United States: Payrolls growth stronger than expected, unemployment falls to pre-crisis levels
May 2, 2014
Non-farm payrolls grew by 288,000 in April, which was a jump up from March's upwardly revised increase of 203,000 (previously reported: +192,000). Moreover, the reading overshot market expectations of an increase in payrolls of 215,000 and represented the strongest gain since January 2012.
The private sector was almost entirely responsible for new hiring, having added 273,000 jobs in April. The largest gains were registered in professional and business services, retail, and construction. The public sector added just 15,000 jobs. The U.S. economy has recovered 8.6 million jobs since February 2010, which marked the trough in the labor market crisis, and has only 113,000 fewer jobs than it had at the January 2008 peak.
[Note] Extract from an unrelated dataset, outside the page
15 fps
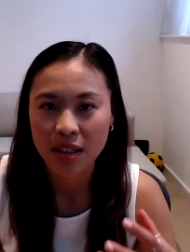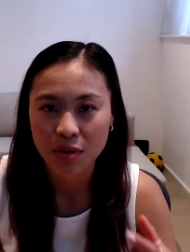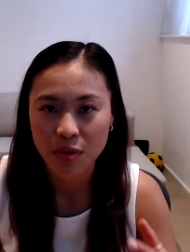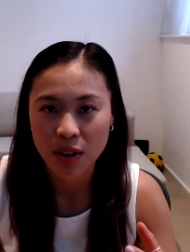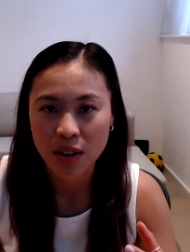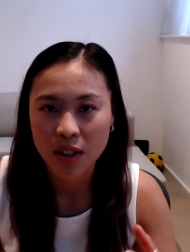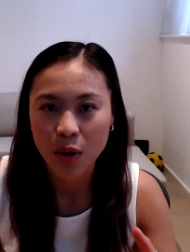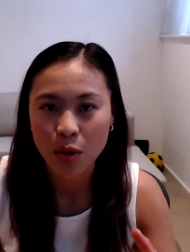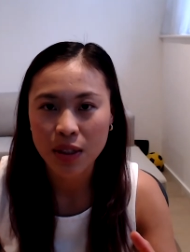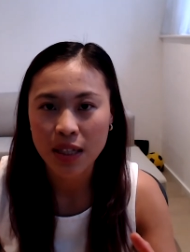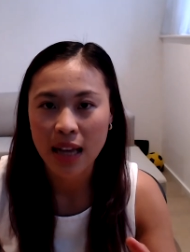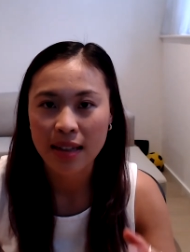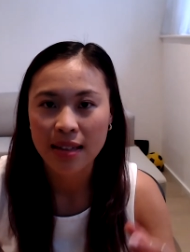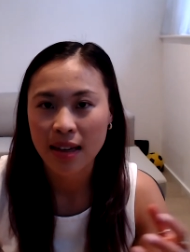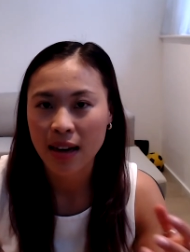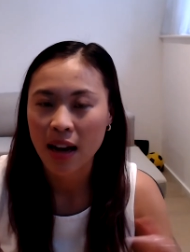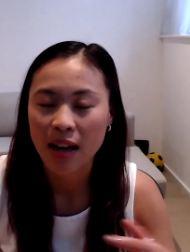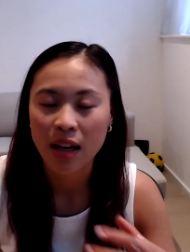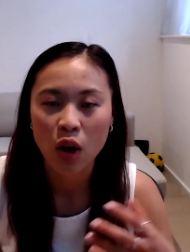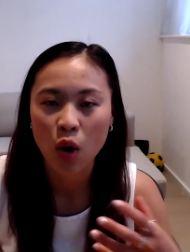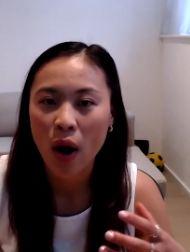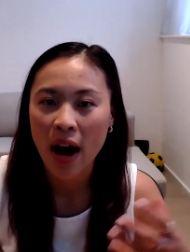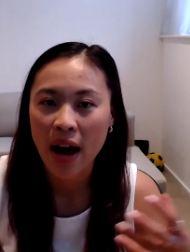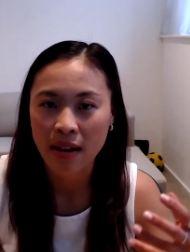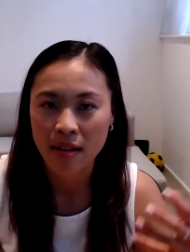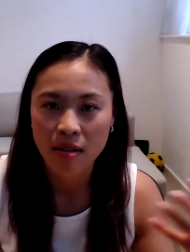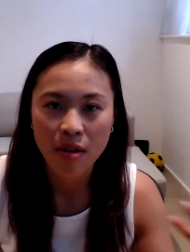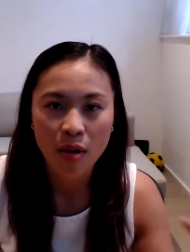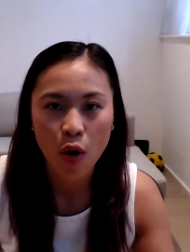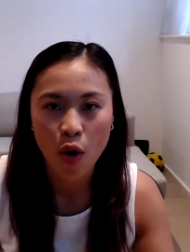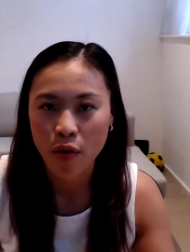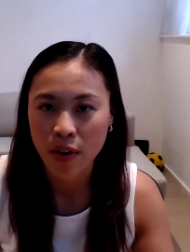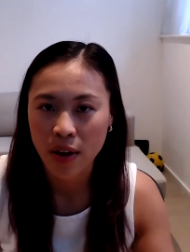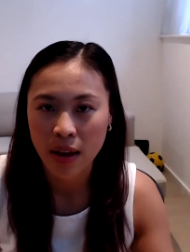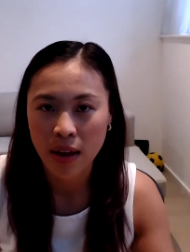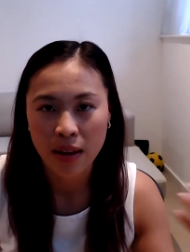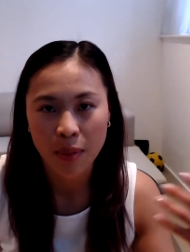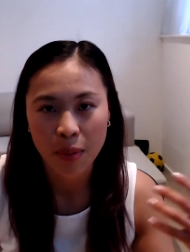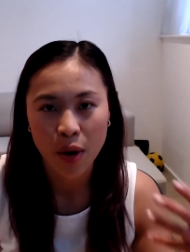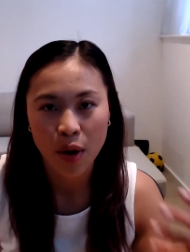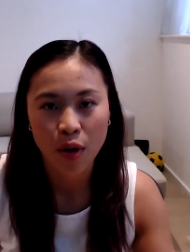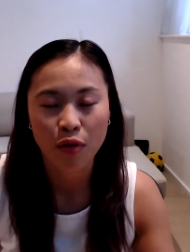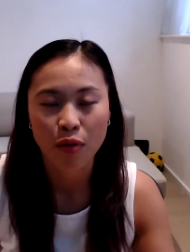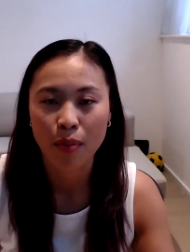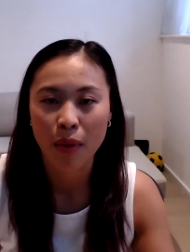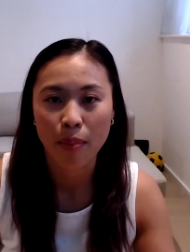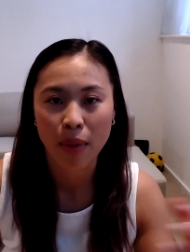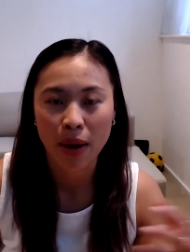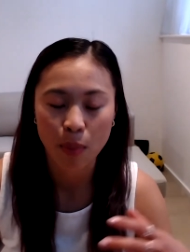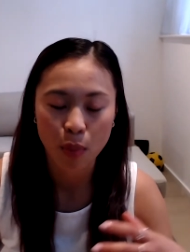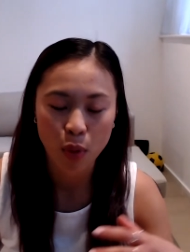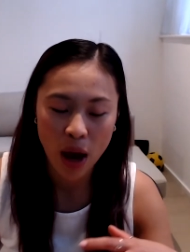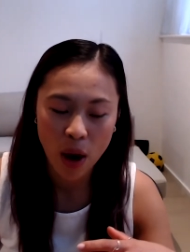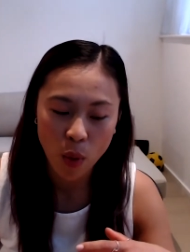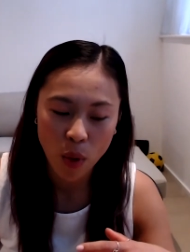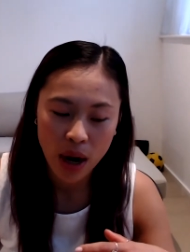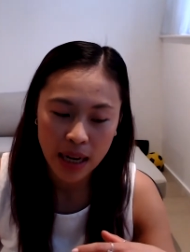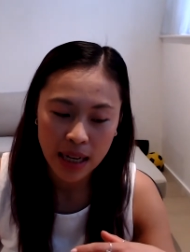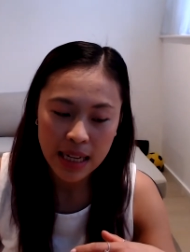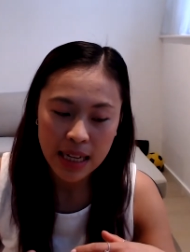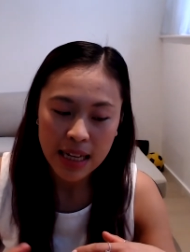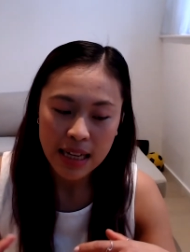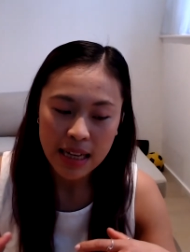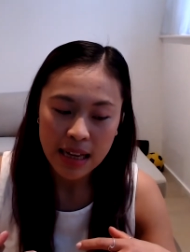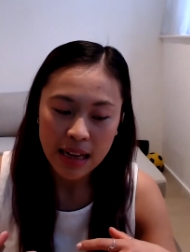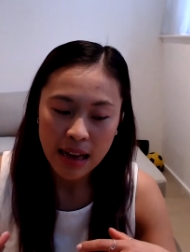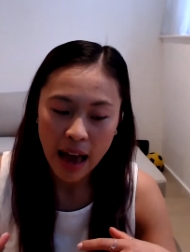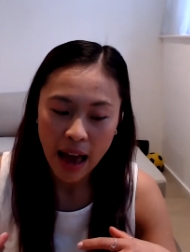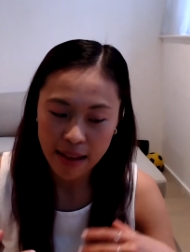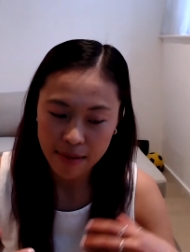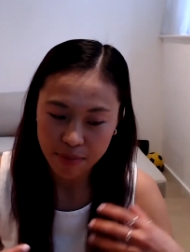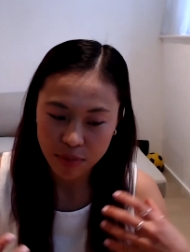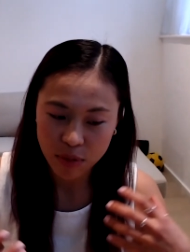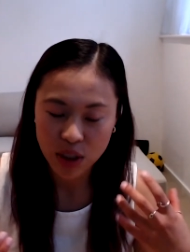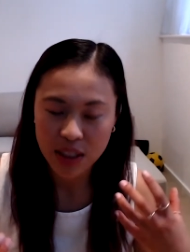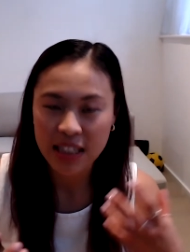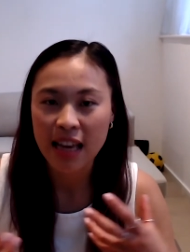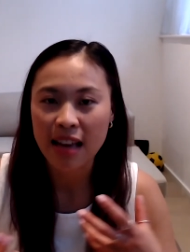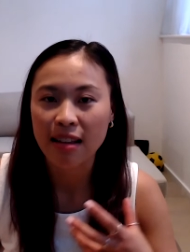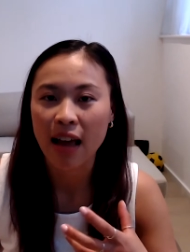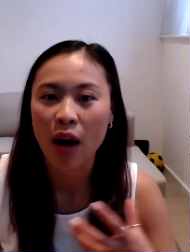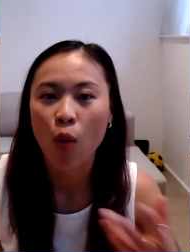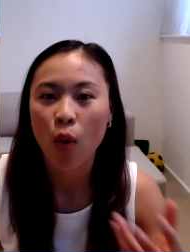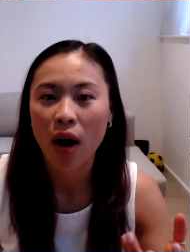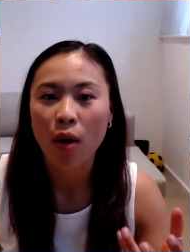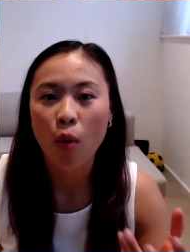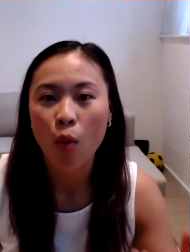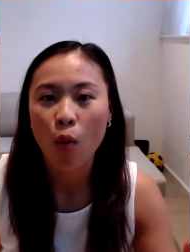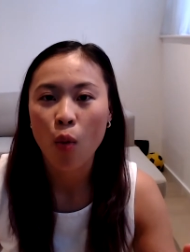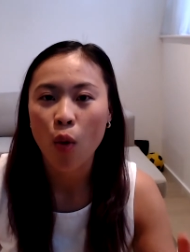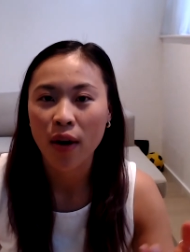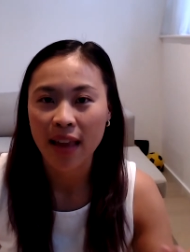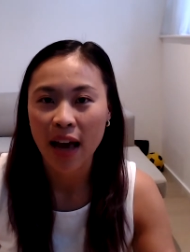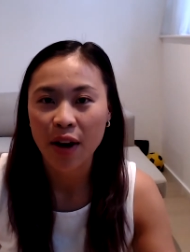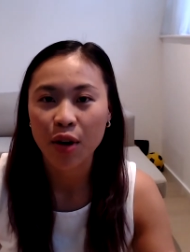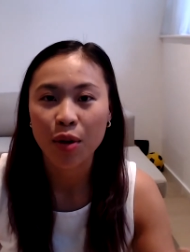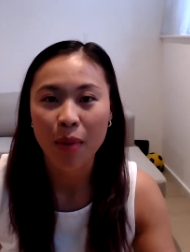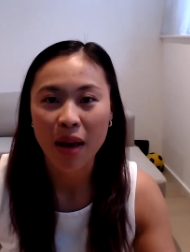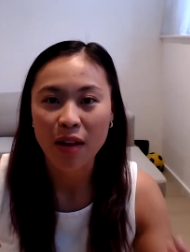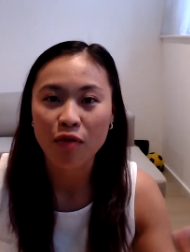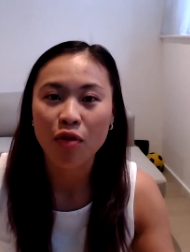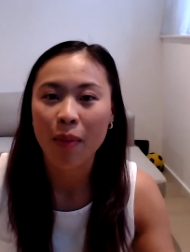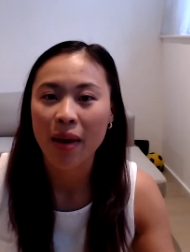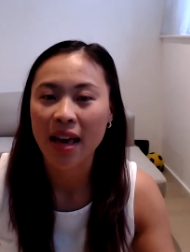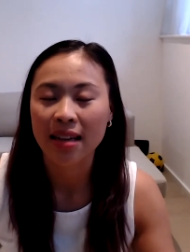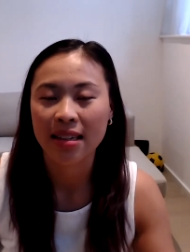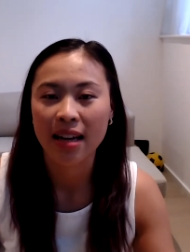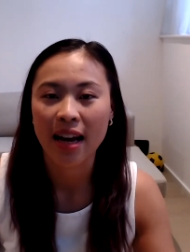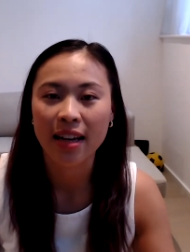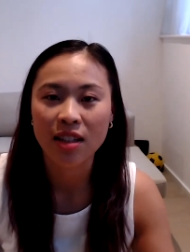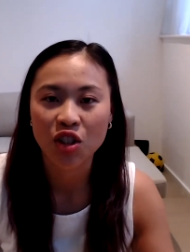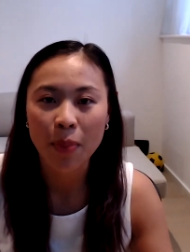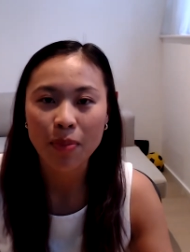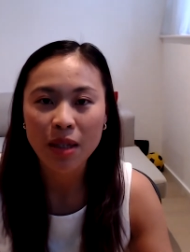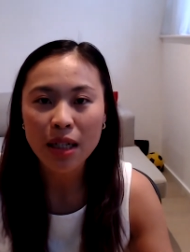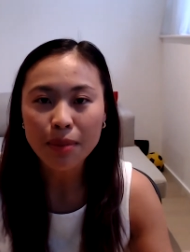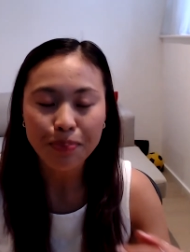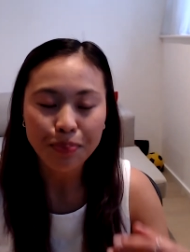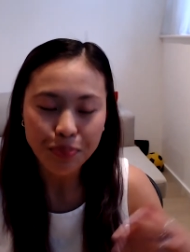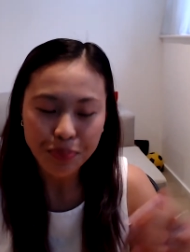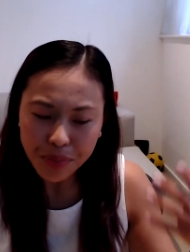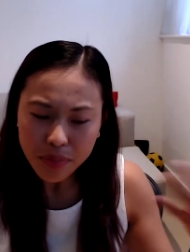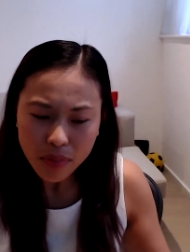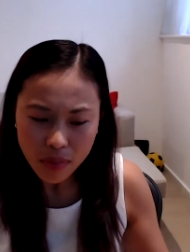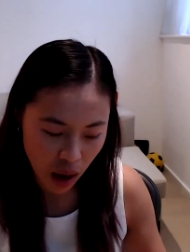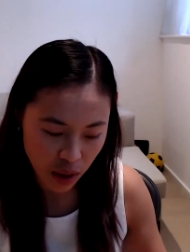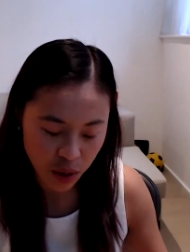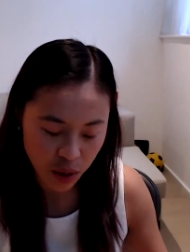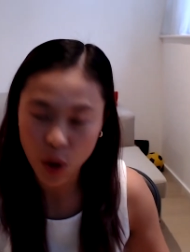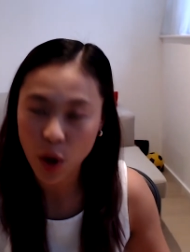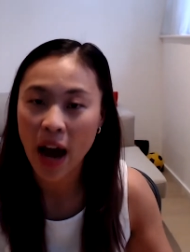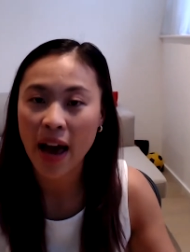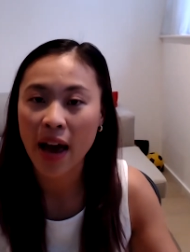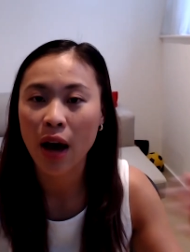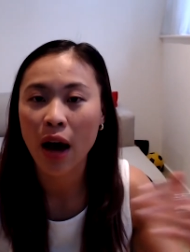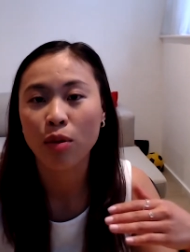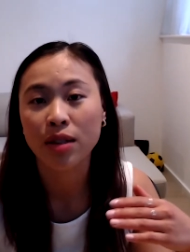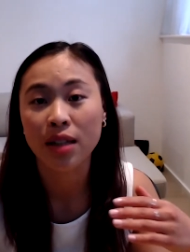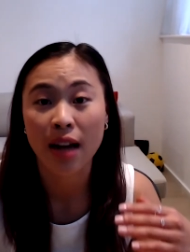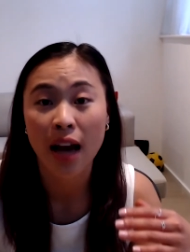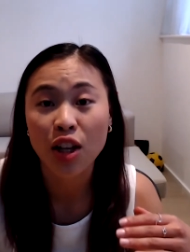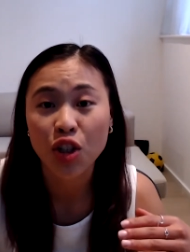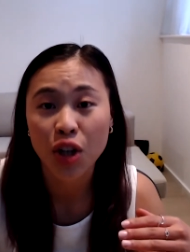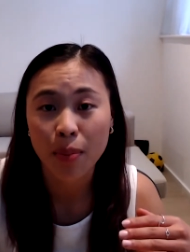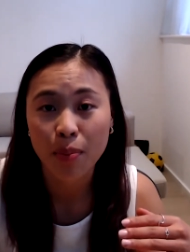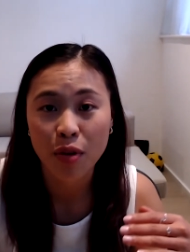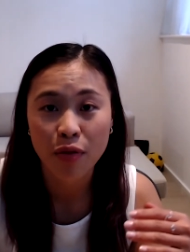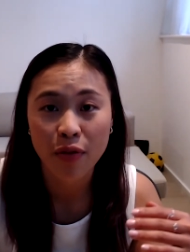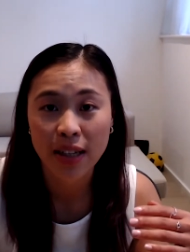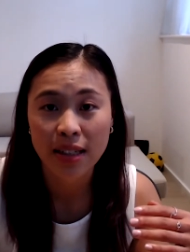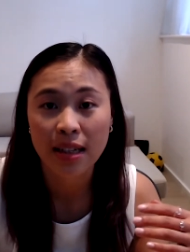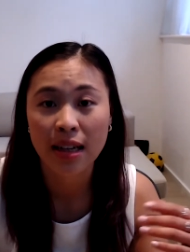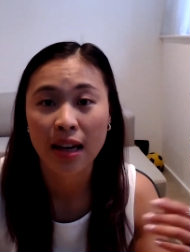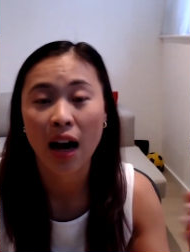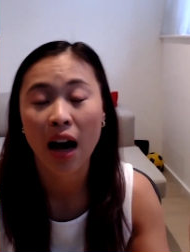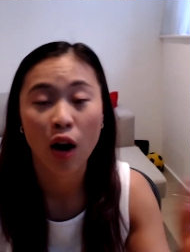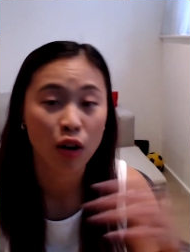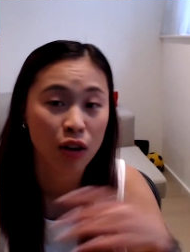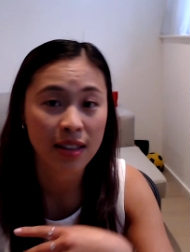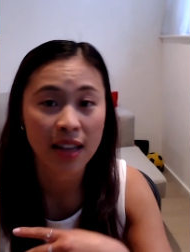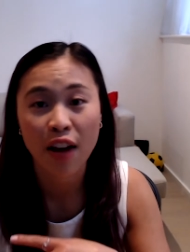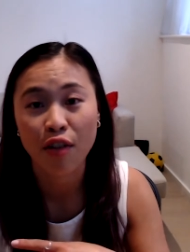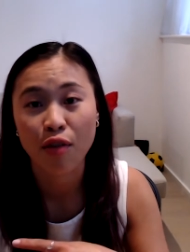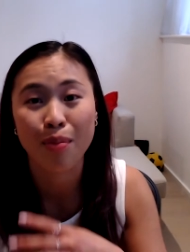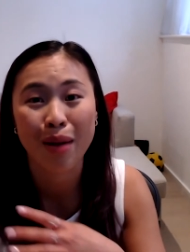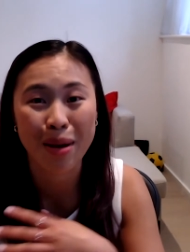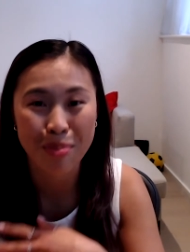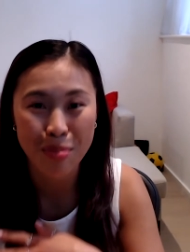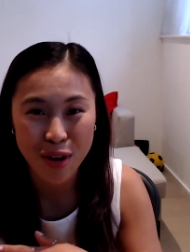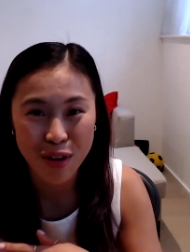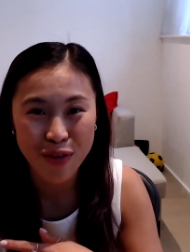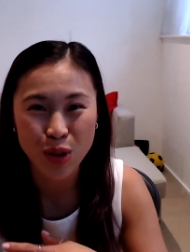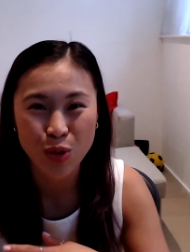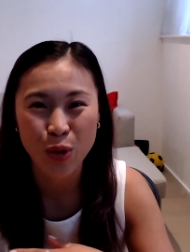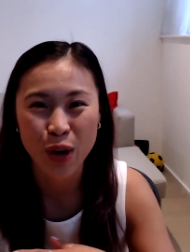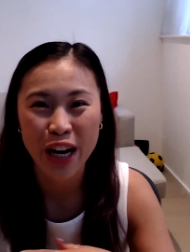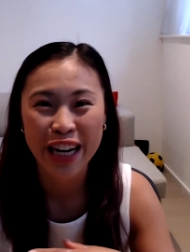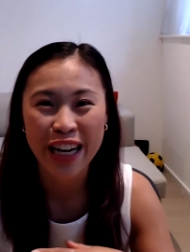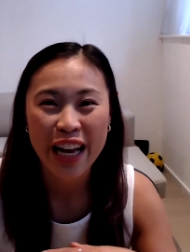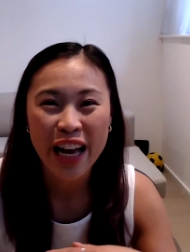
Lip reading: different skill sets that I'd acquired over the period of my prior work and just seeing what that could mean for me as a next chapter. So I was an adjunct professor on the side of my previous work,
The unemployment rate-derived from a different survey-fell from 6.7% in March to 6.3% in April. The reading beat market expectations of a fall to 6.6% and marked the best result since September 2008. While stronger than expected payroll gains contributed to the drop in unemployment, the result was also driven by a decline in the labor force participation rate. In April, the participation rate fell from 63.2% in March to 62.8%, which is on par with the lowest level that was last recorded in 1978.
FocusEconomics Consensus Forecast panelists expect unemployment to average 6.4% this year, which is unchanged from last month's forecast. For 2015, the panel expects the unemployment rate to drop to 5.9%.